As I see it, this evaluation seems to base all other characteristics on the teacher’s knowledge of his or her subject because without that knowledge the rest of these characteristics are impossible. One cannot adjust methods; respond to and provide for differing levels of ability; establish rigorous goals and clear, meaningful steps to reach those goals; or give meaningful feedback if one does not really have a comprehensive grasp of the subject.
Yet most public school evaluations usually ask perfunctory questions like these:
1. Are the students “on task” ?
2. Are the students aware of the specific standards they are being taught? Has the teacher posted that standard on the board or indicated it in another way? (It it is presumed by those in charge that if a student knows the standard, then the student will learn that standard. This notion clearly ignores the fact that several standards are often interwoven into class activities and assignments, and knowing the standard does not mean students’ gain mastery as much as it adds to their experiencing tedium!)
3. Does the teacher perform bureaucratic duties (grading, attending meetings, taking video tests on child abuse and blood pathogens, to name a few) in a timely fashion?
4. Does the teacher sign in (which seems to be the only method for determining whether we show up to school on time)?
5. Is the teacher collegial?
6. Does the teacher show evidence of teaching strategies like “scaffolding” and “backwards planning” and “vertical teaming” ? (How’s that for institutional thinking?)
In the Sunday, September 20th, 2009, LATIMES, a journalist quotes a local high-school principal (and let us not forget administrators are people who opted out of the classroom), who says his school has “made gains” despite what most of us still in the classroom would call untenable class sizes (40 or more students to one teacher), a problem he ignores:
“ [Mr. __] said [his school] has made gains by focusing on what he described as fundamentals, including training teachers more about the ‘how’ of teaching than the ‘what’ of course content.
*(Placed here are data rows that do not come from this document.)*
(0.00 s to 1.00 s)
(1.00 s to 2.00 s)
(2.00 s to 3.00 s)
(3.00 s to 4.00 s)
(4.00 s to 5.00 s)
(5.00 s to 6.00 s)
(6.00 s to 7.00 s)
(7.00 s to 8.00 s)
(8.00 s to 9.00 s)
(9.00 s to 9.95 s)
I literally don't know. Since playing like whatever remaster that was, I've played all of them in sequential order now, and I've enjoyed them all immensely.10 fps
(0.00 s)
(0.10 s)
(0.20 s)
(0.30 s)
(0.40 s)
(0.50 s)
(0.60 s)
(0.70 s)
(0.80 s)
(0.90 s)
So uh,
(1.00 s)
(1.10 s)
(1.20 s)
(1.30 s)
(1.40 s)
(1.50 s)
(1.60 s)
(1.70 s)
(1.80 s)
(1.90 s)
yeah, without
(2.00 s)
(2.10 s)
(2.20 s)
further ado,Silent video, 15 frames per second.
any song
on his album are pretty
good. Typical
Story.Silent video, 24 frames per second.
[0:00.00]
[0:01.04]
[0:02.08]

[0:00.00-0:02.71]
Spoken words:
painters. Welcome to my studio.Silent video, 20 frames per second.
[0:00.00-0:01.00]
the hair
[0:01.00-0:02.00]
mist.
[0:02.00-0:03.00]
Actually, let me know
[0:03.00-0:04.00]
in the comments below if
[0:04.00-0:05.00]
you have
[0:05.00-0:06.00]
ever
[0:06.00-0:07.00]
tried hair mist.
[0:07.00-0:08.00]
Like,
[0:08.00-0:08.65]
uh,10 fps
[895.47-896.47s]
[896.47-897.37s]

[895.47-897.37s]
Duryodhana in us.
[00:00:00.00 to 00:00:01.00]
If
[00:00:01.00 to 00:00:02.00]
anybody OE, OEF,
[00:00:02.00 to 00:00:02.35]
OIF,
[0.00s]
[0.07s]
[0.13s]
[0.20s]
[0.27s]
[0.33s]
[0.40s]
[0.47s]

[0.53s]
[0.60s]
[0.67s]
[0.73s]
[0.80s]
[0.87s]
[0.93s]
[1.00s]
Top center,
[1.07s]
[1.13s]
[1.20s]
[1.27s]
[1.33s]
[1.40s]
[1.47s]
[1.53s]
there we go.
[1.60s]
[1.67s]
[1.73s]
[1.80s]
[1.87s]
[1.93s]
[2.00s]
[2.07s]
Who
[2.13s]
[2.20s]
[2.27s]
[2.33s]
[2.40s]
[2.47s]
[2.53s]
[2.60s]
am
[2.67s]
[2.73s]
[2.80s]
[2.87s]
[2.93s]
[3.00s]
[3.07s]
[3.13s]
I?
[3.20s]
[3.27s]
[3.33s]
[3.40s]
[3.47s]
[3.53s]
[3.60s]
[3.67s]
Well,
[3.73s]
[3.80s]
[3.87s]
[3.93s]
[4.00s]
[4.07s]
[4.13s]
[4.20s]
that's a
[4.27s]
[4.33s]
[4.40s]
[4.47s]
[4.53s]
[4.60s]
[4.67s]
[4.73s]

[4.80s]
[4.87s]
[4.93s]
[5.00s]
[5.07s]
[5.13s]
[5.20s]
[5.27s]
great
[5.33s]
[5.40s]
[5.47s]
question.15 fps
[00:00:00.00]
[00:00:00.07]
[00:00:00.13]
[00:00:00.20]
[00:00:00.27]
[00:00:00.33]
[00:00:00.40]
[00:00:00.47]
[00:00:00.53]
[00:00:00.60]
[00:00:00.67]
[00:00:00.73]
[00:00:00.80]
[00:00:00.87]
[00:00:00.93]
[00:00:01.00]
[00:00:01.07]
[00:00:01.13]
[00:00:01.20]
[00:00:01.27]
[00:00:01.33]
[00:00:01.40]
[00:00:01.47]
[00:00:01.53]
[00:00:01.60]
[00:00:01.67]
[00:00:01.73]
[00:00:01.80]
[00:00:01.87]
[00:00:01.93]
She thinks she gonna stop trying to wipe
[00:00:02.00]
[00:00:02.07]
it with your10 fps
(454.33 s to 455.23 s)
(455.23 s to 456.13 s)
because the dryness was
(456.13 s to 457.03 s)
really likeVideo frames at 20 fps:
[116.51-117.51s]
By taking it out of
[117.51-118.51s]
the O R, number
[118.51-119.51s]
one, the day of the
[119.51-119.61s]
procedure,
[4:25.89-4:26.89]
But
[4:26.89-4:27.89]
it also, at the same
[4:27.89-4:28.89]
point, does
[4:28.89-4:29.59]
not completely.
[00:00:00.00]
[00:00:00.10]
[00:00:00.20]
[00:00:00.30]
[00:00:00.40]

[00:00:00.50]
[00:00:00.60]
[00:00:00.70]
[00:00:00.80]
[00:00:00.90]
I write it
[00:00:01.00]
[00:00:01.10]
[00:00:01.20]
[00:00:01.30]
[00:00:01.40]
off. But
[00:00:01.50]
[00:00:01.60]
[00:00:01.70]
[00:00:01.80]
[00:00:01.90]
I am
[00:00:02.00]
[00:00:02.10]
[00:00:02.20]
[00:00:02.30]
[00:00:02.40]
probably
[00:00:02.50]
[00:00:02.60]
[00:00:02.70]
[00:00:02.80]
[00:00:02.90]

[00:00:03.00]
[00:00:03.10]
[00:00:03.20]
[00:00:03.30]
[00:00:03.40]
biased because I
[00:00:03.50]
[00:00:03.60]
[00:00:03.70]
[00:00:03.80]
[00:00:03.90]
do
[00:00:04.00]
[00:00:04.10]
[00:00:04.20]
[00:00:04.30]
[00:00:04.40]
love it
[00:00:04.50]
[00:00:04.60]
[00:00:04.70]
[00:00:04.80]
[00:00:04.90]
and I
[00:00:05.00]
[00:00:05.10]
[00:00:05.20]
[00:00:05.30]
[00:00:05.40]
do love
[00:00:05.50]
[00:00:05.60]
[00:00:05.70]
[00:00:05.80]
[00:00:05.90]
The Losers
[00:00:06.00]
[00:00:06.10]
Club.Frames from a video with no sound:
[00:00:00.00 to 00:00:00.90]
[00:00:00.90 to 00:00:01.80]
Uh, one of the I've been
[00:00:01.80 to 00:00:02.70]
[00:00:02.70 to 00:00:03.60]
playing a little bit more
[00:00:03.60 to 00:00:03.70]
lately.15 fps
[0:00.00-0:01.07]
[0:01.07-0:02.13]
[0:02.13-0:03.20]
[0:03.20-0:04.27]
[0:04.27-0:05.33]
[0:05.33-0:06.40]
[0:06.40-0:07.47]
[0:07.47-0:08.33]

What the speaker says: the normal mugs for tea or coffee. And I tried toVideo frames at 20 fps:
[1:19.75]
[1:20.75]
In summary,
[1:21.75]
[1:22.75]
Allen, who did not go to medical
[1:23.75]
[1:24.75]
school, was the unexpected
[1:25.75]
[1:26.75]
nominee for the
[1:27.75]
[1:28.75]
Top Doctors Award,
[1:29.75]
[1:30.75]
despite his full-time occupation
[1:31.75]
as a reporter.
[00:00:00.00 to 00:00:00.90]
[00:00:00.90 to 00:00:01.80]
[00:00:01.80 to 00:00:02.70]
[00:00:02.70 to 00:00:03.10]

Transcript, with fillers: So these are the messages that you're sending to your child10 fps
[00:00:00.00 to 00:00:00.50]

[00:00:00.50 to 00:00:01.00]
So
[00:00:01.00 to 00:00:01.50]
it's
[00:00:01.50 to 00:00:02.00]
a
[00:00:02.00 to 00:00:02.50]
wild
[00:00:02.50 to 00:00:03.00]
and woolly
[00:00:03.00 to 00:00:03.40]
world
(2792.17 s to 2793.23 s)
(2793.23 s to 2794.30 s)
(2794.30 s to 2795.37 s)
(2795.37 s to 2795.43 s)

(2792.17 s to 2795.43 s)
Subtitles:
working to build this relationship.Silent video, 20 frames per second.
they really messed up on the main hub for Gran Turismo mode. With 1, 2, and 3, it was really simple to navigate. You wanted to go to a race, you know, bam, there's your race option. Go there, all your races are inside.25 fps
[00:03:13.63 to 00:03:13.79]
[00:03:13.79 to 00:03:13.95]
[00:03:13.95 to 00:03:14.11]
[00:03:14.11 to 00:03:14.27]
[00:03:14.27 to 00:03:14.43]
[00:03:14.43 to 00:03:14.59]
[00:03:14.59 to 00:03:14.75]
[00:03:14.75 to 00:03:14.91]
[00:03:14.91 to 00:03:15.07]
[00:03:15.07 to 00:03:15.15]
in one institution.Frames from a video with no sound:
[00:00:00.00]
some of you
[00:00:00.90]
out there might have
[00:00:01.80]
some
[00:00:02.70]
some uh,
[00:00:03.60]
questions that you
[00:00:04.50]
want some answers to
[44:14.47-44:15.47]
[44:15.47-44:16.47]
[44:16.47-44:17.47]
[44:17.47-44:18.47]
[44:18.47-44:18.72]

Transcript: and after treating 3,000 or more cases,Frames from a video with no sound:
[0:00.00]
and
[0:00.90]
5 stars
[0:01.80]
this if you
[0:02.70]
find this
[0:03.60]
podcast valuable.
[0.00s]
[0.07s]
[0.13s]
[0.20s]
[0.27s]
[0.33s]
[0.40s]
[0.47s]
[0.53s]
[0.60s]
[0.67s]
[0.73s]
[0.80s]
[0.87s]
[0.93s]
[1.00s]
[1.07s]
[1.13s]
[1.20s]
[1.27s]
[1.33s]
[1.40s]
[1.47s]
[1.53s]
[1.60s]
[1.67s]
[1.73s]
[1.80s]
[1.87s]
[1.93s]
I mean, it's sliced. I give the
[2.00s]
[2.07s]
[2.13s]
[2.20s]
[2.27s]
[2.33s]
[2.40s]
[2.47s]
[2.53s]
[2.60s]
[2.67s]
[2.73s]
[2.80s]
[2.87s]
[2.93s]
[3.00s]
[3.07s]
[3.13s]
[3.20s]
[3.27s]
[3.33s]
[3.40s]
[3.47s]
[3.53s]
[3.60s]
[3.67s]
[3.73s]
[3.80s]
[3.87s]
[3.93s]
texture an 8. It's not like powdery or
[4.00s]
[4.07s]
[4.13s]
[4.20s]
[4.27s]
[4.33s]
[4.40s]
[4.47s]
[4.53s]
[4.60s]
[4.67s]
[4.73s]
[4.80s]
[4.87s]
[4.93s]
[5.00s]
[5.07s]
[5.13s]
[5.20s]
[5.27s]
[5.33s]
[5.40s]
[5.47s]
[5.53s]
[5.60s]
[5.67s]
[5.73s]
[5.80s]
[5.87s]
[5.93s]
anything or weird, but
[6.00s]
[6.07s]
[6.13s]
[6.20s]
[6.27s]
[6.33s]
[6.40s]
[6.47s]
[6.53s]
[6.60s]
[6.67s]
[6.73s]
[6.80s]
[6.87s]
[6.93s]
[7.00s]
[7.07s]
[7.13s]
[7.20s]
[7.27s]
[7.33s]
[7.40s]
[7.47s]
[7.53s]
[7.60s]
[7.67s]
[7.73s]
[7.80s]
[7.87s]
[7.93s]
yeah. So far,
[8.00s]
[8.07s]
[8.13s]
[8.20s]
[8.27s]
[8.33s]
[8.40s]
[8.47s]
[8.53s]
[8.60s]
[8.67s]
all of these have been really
He said he has also introduced ideas about how the brain works and how students learn.”
This principal (think about that word, which means PRINCIPAL teacher) seems to believe the “how” and the “what” are separate and distinct elements of teaching, and to add insult to injury, he believes the "HOW" is MORE important. He must have earned all A’s in his education classes! Naturally, the writer of the article did not ask a single teacher at that school what he or she thought about this principal's "philosophy."
No wonder the powers that be include teacher meeting participation and attendance as a key part of the teacher evaluation. Any competent teacher, struggling to impart information to students while engaging them in the rigors of a lively, thinking classroom, would immediately see Mr.___’s confident boast of making gains by focusing on training teachers more in the HOW of teaching as shortsighted nonsense, to say nothing of how low it sets the bar!
Let’s not forget the people who have risen to the top of the institution, in most cases because they have successfully internalized this kind of institutional thinking (I know that there are always some exceptions to this rule), are the people who evaluate teachers.
Does anyone else see a problem here?